REQUIRED WORK ->
All of the data that follows is to be printed exactly, without pictures.

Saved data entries
□ □ □ □ □
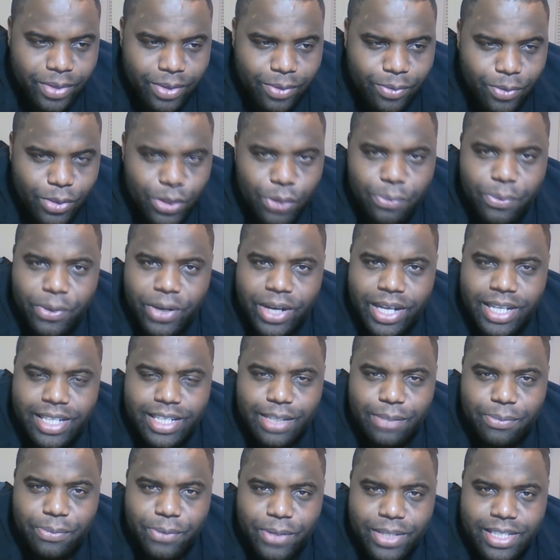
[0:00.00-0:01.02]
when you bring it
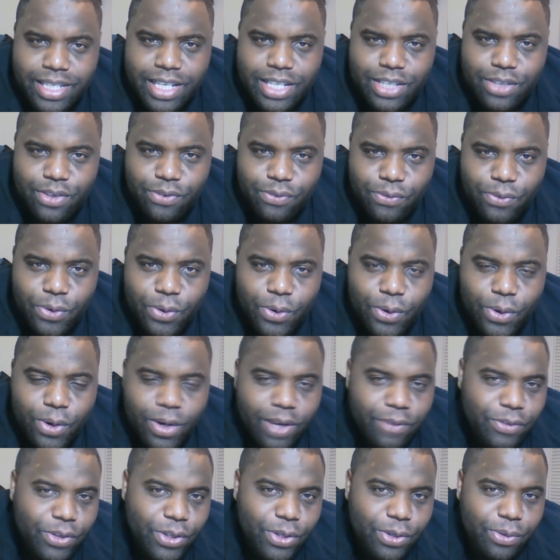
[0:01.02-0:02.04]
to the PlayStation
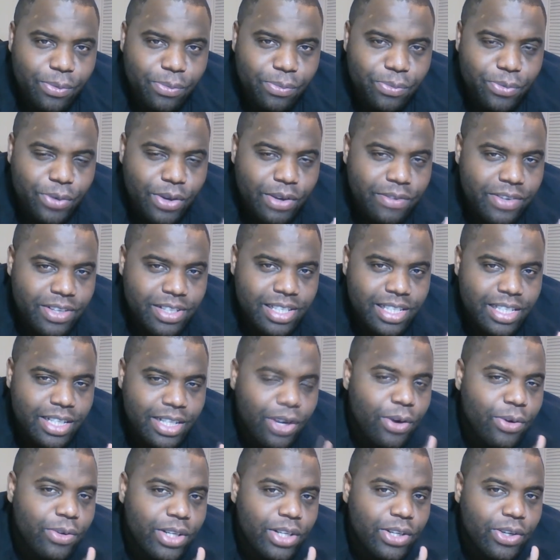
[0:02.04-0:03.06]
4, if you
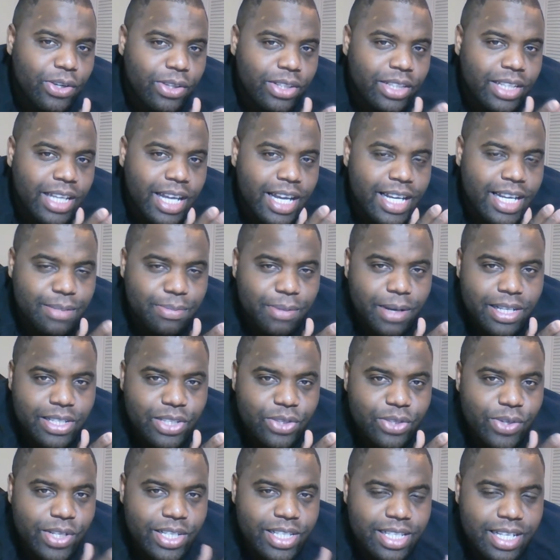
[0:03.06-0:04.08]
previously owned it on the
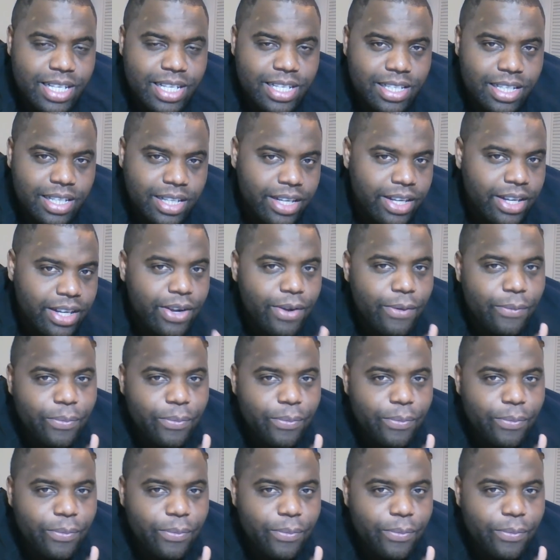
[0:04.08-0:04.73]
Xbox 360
□ □ □ □ □
EXPECTED OUTPUT ->
[0:00.00-0:01.02]
when you bring it
[0:01.02-0:02.04]
to the PlayStation
[0:02.04-0:03.06]
4, if you
[0:03.06-0:04.08]
previously owned it on the
[0:04.08-0:04.73]
Xbox 360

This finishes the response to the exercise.